The following content was taken from Atlassian.com
In this the first of a three part blog series which focuses on migrating the Jira code base from Subversion to Git. We wanted to share Atlassian’s migrating experience to those of you who are contemplating moving a large project to Git – without sacrificing active development. In our first post we discuss why we decided to make the switch to Git. In our second post we dive in the technical details of switching from Subversion to Git. In our third, and final post we will discuss how we managed the “human” angle to migrating.
Atlassian has been extremely excited about DVCS for a number of years and has invested heavily in DVCS. Atlassian has acquired Bitbucket – a cloud DVCS repository host, developed Stash – a behind the firewall Git repository manager and added DVCS support to FishEye, Atlassian’s code browsing and search tool. They have also added a myriad of DVCS connectors to Jira.
Along with Atlassian we believe DVCS is a great leap forward in software development. As part of this, Atlassian migrated the codebases for their own products and libraries from centralized version control systems (generally SVN) to DVCS. Some of these have been big migrations!
In this three part blog series we will focus on the biggest migration Atlassian has done – migrating the 11-year-old Jira codebase from SVN to Git. What obstacles did they encounter? What lessons did they learn? And most importantly, how did they do it without sacrificing active development on Jira? We hope that sharing this experience helps anyone approaching a similar migration.
We’ll focus on Git, because Jira moved to Git, but everything in this series applies equally to Mercurial. At Atlassian, they use both.
Migrating a big code base is not without cost. The first thing you will need to answer – both for yourself, your bosses, and the people who work for you – is what will DVCS bring us, and why is it worth the cost of migrating?
We have used SVN successfully on many projects. So has Atlassian. And I am sure many people reading this article have also used SVN successfully.
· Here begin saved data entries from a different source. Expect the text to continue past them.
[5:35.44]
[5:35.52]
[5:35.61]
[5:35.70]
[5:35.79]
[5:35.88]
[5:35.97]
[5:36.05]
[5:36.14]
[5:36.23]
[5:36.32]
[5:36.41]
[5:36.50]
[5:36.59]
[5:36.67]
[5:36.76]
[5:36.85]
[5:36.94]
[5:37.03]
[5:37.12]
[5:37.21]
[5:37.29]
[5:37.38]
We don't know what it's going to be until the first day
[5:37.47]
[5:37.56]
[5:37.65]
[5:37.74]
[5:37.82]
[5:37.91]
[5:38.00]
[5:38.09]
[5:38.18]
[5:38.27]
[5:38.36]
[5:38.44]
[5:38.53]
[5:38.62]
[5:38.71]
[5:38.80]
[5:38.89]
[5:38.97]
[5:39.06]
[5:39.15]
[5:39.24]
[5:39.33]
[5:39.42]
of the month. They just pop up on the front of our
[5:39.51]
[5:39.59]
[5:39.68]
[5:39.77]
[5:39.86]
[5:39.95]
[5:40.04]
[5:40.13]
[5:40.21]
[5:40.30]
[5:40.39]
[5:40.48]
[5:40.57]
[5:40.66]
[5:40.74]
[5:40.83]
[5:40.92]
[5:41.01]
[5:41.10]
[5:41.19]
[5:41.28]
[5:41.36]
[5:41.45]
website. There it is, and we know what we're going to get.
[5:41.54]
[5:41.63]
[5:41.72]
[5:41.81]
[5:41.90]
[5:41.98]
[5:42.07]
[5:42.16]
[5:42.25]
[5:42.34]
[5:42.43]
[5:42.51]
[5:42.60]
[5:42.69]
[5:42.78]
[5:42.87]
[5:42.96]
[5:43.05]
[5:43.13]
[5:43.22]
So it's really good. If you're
Since there is always a cost to migration, you may be inclined to ask, “If Subversion has met my version control needs for many years, why should I change?” To me, that is the wrong question. The real question is, “How can DVCS make what we do today even better?”
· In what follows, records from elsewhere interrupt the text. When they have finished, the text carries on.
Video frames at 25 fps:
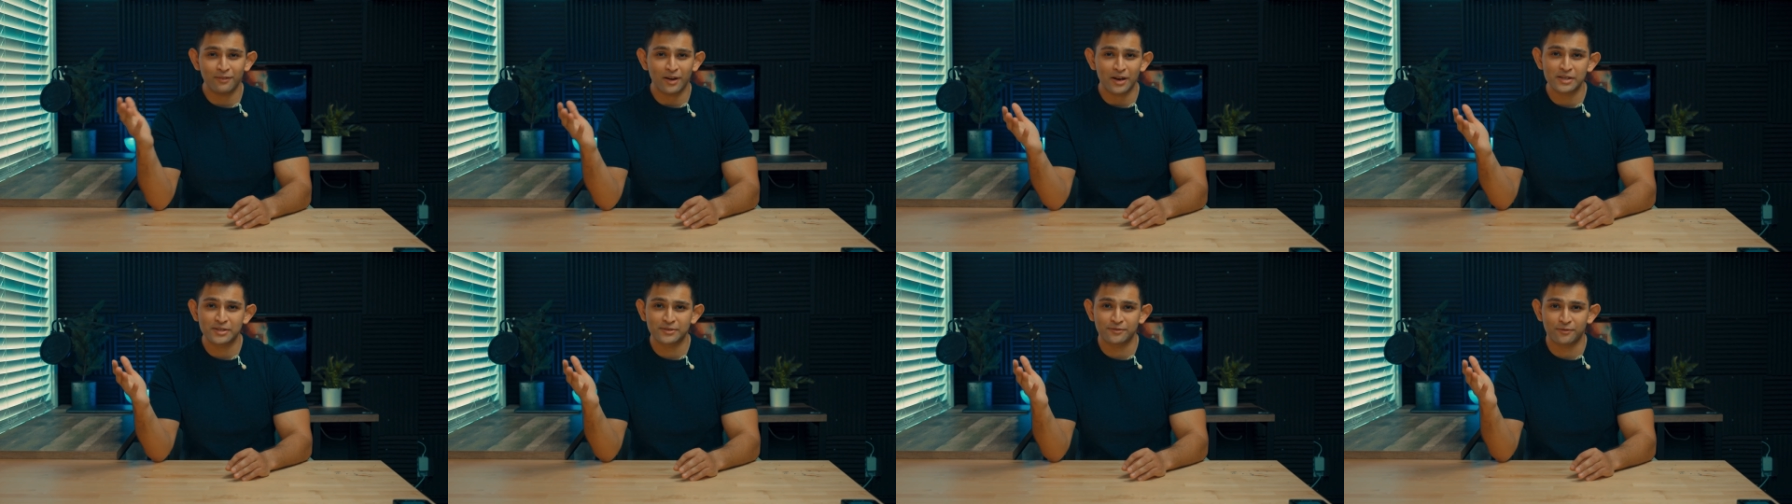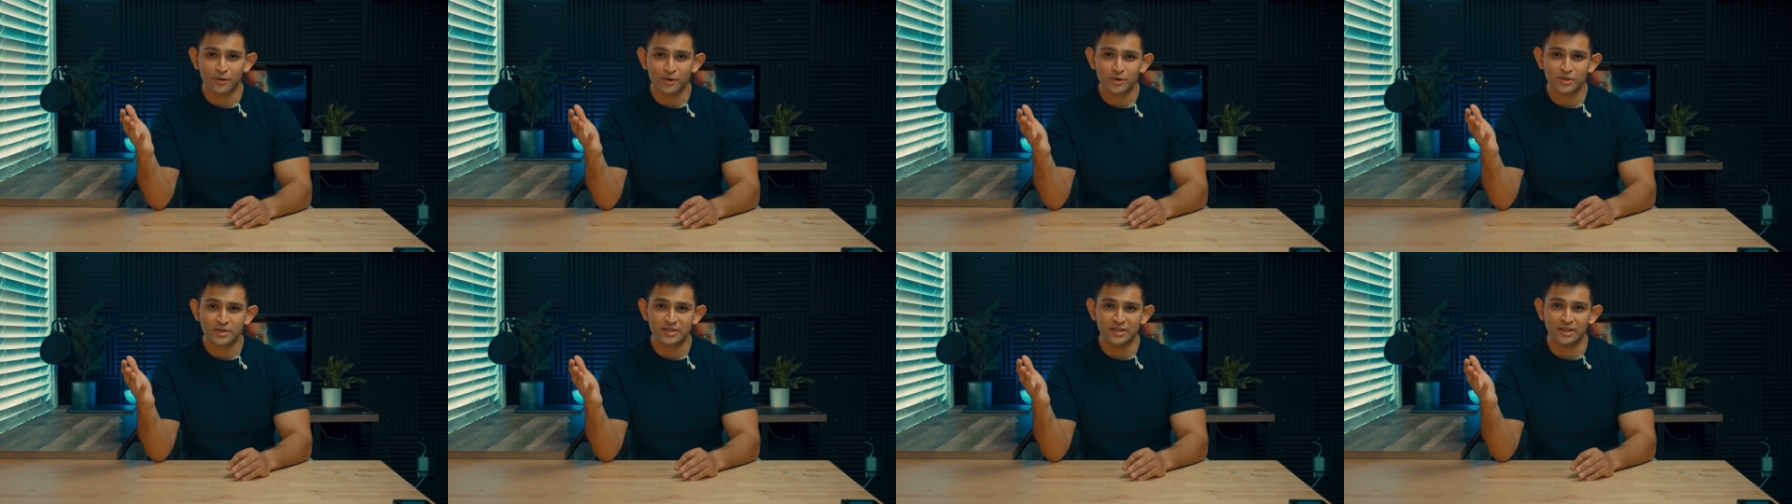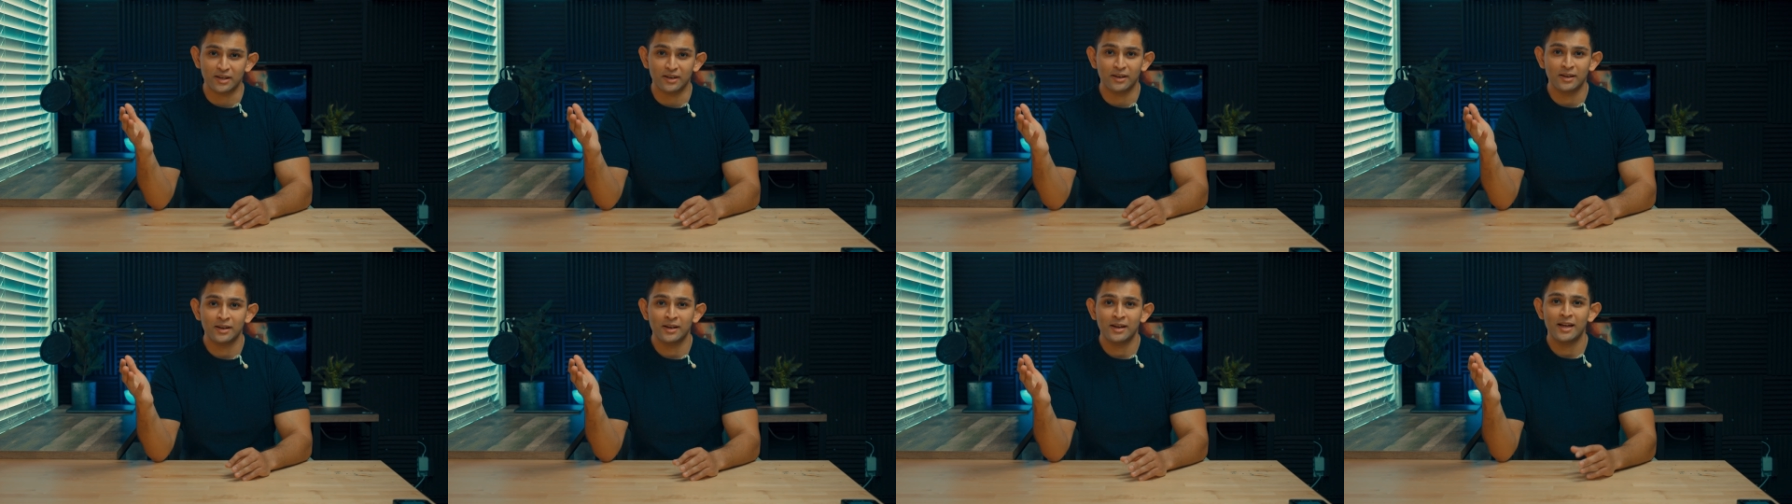vice
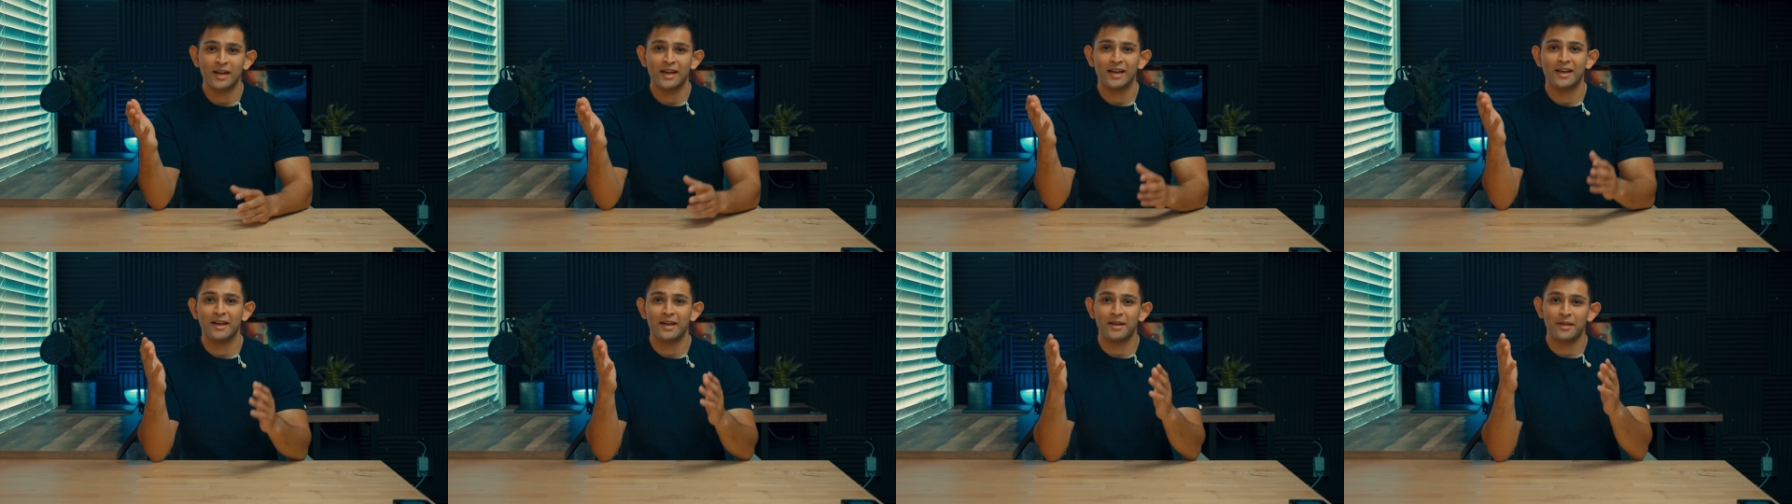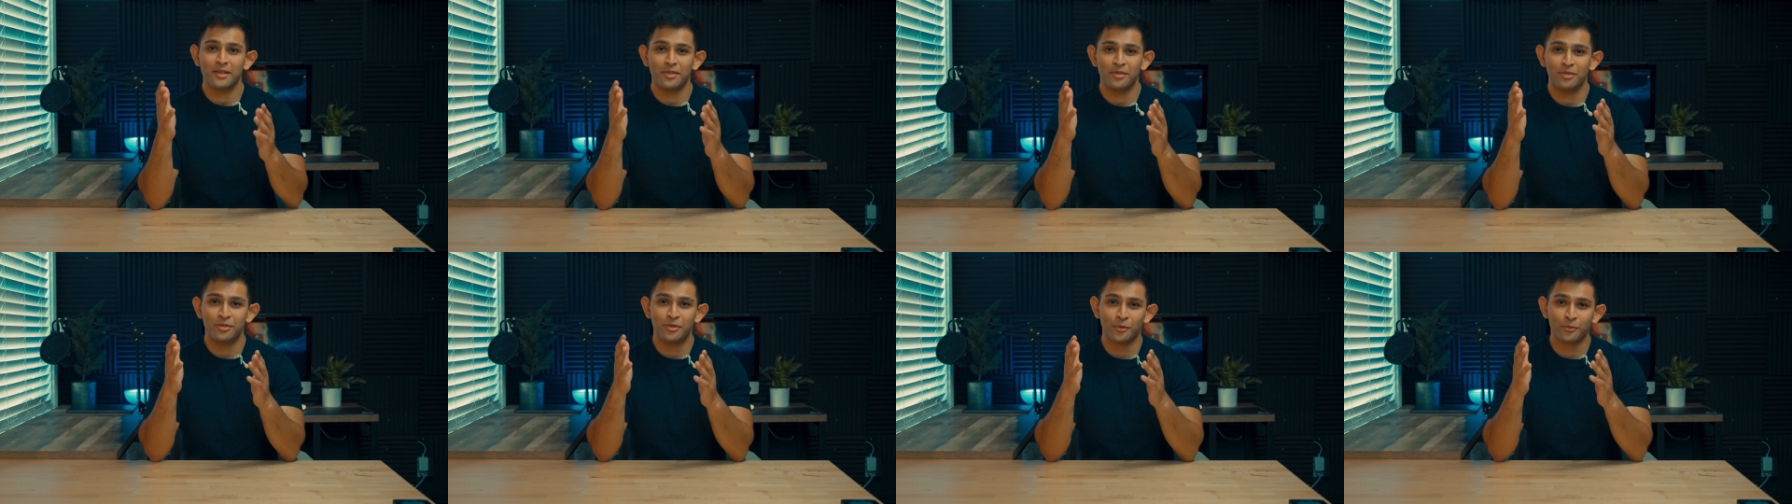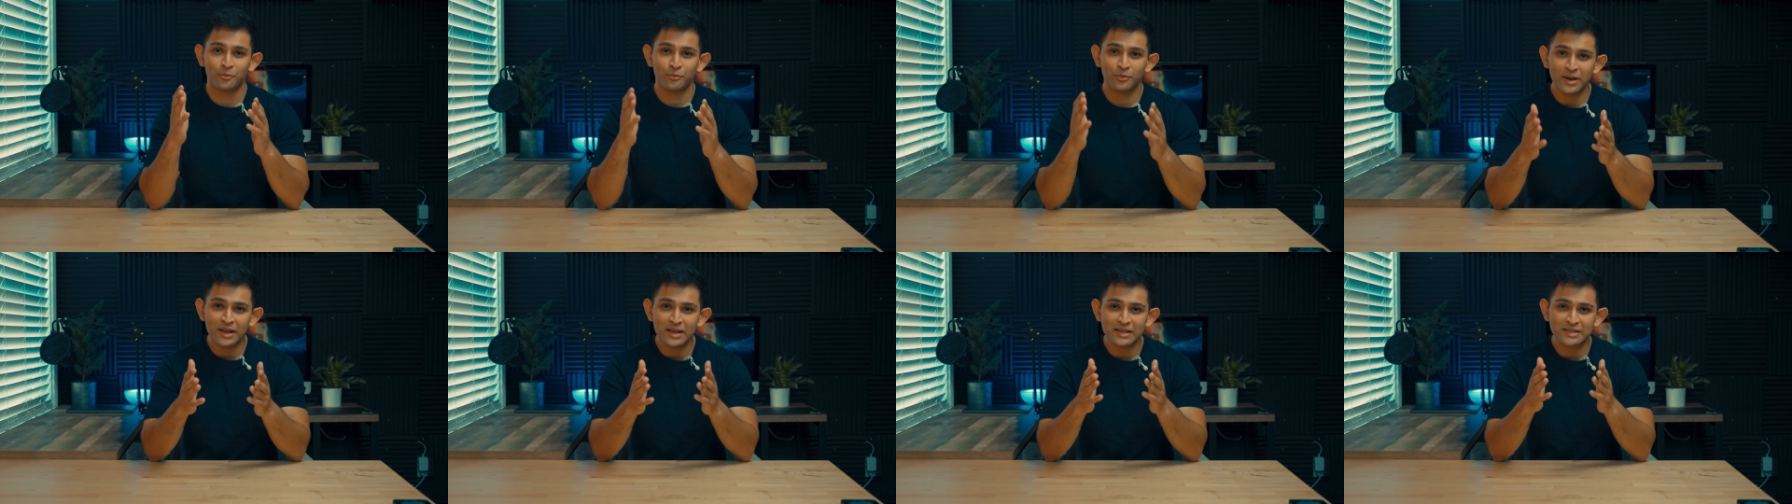versa. The
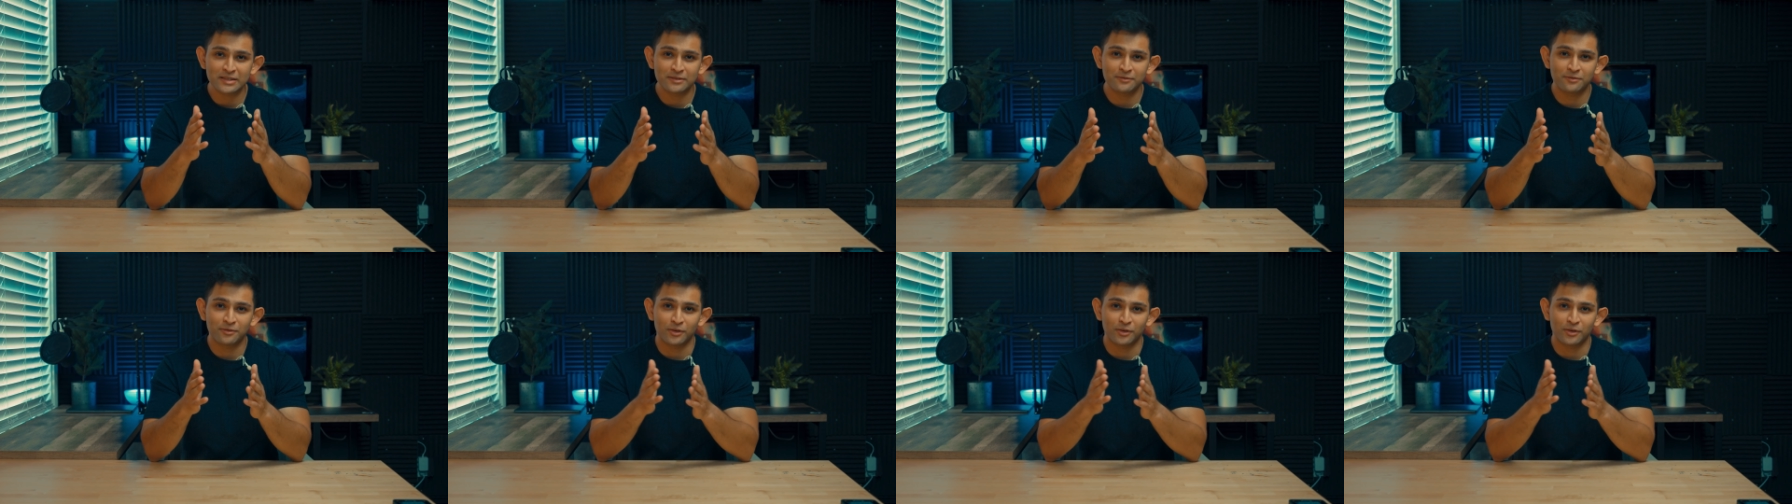reason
Git is known for several things. For a developer working with code, it’s faster. It allows for advanced workflows like feature branching, forks and pull requests – in theory, these workflows are all possible with SVN, however the difficulty of merging in SVN compared to Git makes them untenable. But for anyone moving from SVN, the main benefit of Git is that because of its lightweight branching and easy merging, Git allows you to do your default SVN workflow better than SVN.
What do we mean by this? Let’s talk about how we actually develop and release software. Most of us work in a world where we have at least one released version of our software in the wild, which we call a “stable” branch. We maintain and contribute bug fixes to a stable branch while developing new features on a “development” branch (which is called trunk/master/default depending on which VCS you use).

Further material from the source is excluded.